Clockwise from Stomatosuchus (Elyard): Tarbosaurus (Elyard), Euparkeria oils (Elyard), Euparkeria text (Elyard), Gavial text (Elyard), Dinosauria digital trio (Elyard, Miller, Amos), Psittacosaurus sibiricus (Amos), The Dinosauria text (Miller, Elyard), Stomatosuchus text (Elyard).


From left to right: Gavial text (Elyard), Ghavial digital painting (Elyard), frog sketch (Elyard), Pachyrhinosaurus (Elyard).


From left to right: the show's title card (Elyard & Amos), "City of Science" comic book cover (Elyard), P. sibiricus original (Amos). On the bottom: "City of Science" colors (Elyard & Amos), artist bios (outdated).

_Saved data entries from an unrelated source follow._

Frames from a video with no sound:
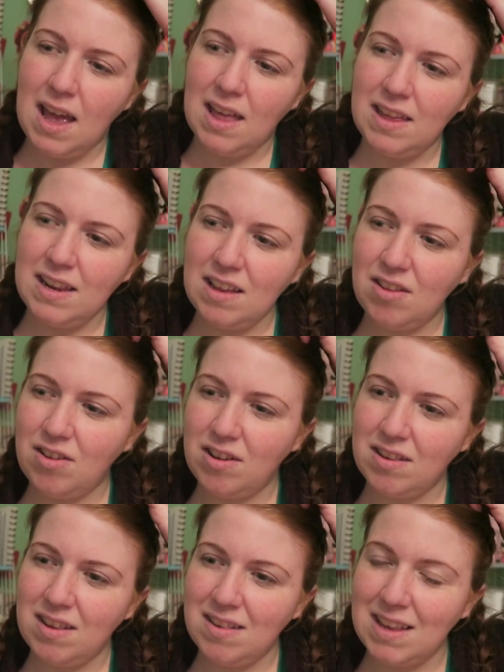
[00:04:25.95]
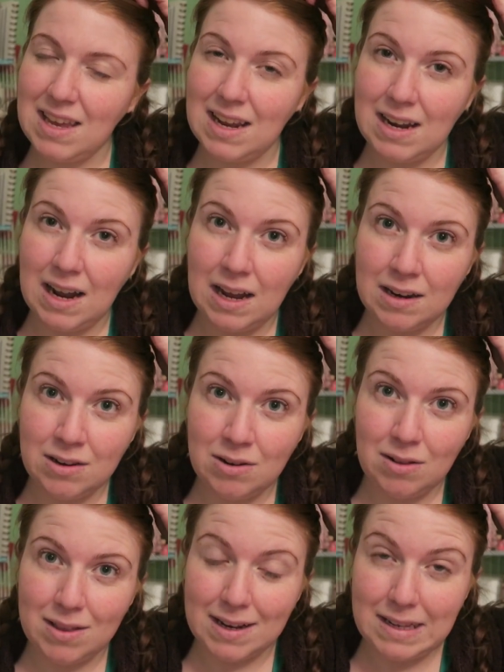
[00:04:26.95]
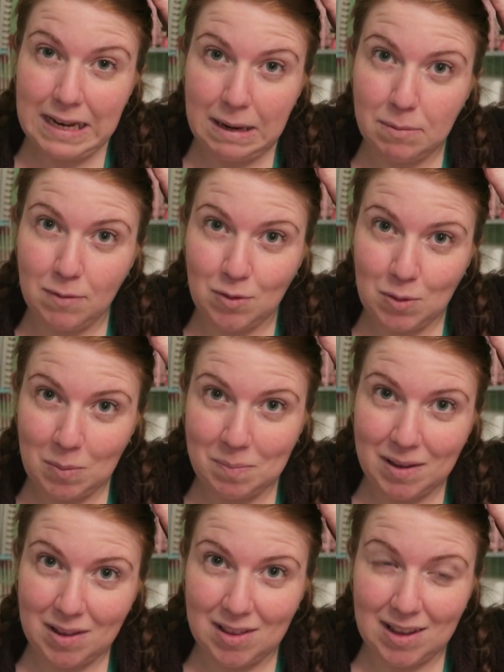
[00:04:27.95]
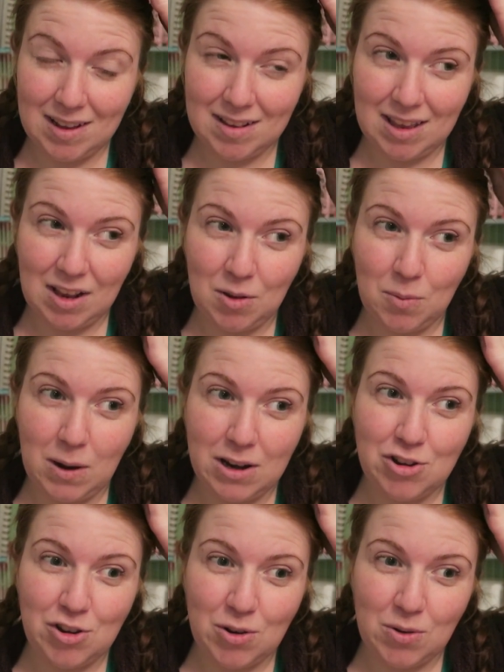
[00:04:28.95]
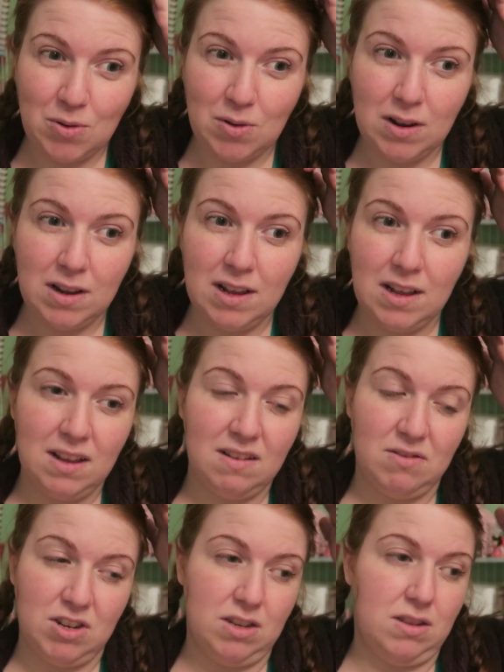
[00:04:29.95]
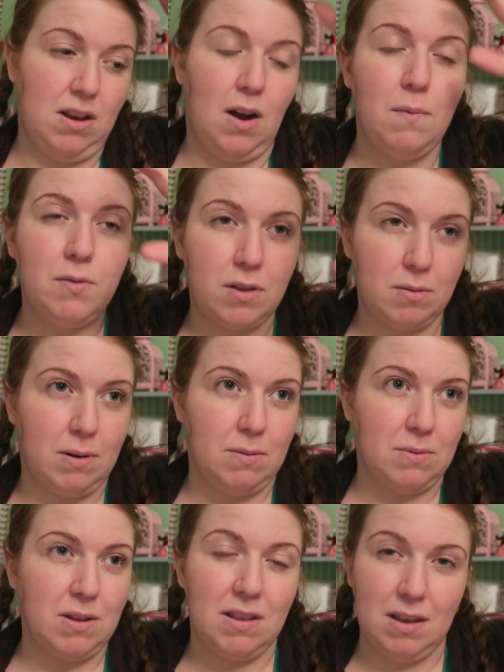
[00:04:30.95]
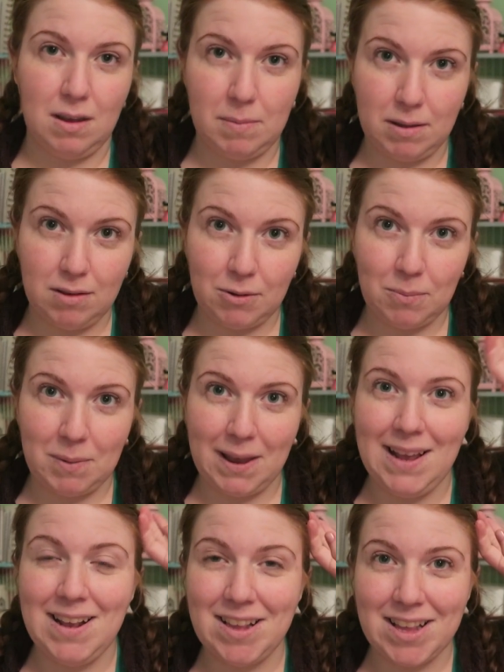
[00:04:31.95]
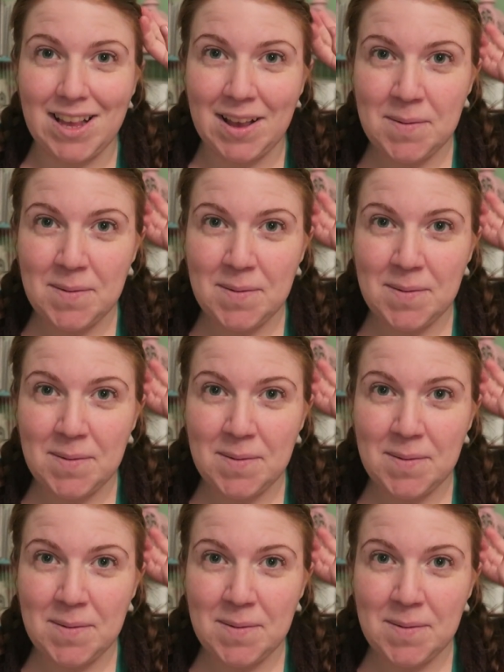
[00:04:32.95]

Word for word: And then I thought, since I can handle that type of zombie thing, there's one show, which is the obvious one when you think about zombies,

From left to right: An anime dragon character, a dragon, and an orca (Amos).


My big contribution: a phylogenetic "roadmap" of the Dinosauria and its immediate outgroups. The skulls turned out great, but the yarn tree didn't. I originally wanted to do a bracket tree, but there wasn't enough wallspace. Scott later suggested a "Y" tree with diagonal lines going up toward a line of skulls, and I'm smacking myself for not thinking of that. This turned out poorly because so many strings imply direct descent. Oh well, a lesson learned for next time.


The extremely simplified relationships of the Crurotarsi. I expect Nick Gardner to straight up kill me next time he sees me. Next show, I promise, I'll give the group its due.


Betcha didn't know that ceratopsians evolved directly from Pachycephalosaurus. *sigh*


Some of the theropods. Some of these skulls were really fun to draw, like the abelisaurs and Monolophosaurus.


Now I'm gonna have Wedel coming after me. The Sauropoda is reduced to just four genera. Notice Plateosaurus' snout there on the left.


The base of the Ornithodira and the rest of the Ornithischia. Black bones represent unknown elements. See Rhamphorhynchus down there? He was my favorite skull to restore. Notice also that I chose Amurosaurus to represent the lambeosaurines: an animal whose crest is actually unknown. Good pick, Zach.

Lessons for next time: Measure out the yarn beforehand and make a scale model with the available wallspace; include a lot more genera, including crurotarsians, and; add some basal birds. It didn't go straight from Archaeopteryx to Columba.

2 comments:

Nick Gardner said...

Surprised by the lack of Iguanodon. The only complaint I'd make about the croc portion is that it seems to portray the relationships in a polytomy of thalattosuchians, Isisfordia and ornithodirans... probably could have used another little stem off there to make it clear.

Cool idea though, neat to see it up on a wall.

Speaking of which, I thought this was pretty cool-
http://www.youtube.com/watch?v=rZc9rjKo8DU

You might want to turn the sound off before watching though...

Zachary said...

The goal was to use genera unfamiliar to people. It's not all Tyrannosaurus, Triceratops, and Stegosaurus (although the latter two did make the cut). Iguanadon was just replaced by Ouranosaurus. Ornithopoda is definately an area I want to bulk up in the future. Ankylosauria, too, and the non-ceratopsian marginocephalians.

And crurotarsians.

I also want to figure out a way to show "uncertain affinities." I want to put Herrerasaurus in, but then attach it to like three different places.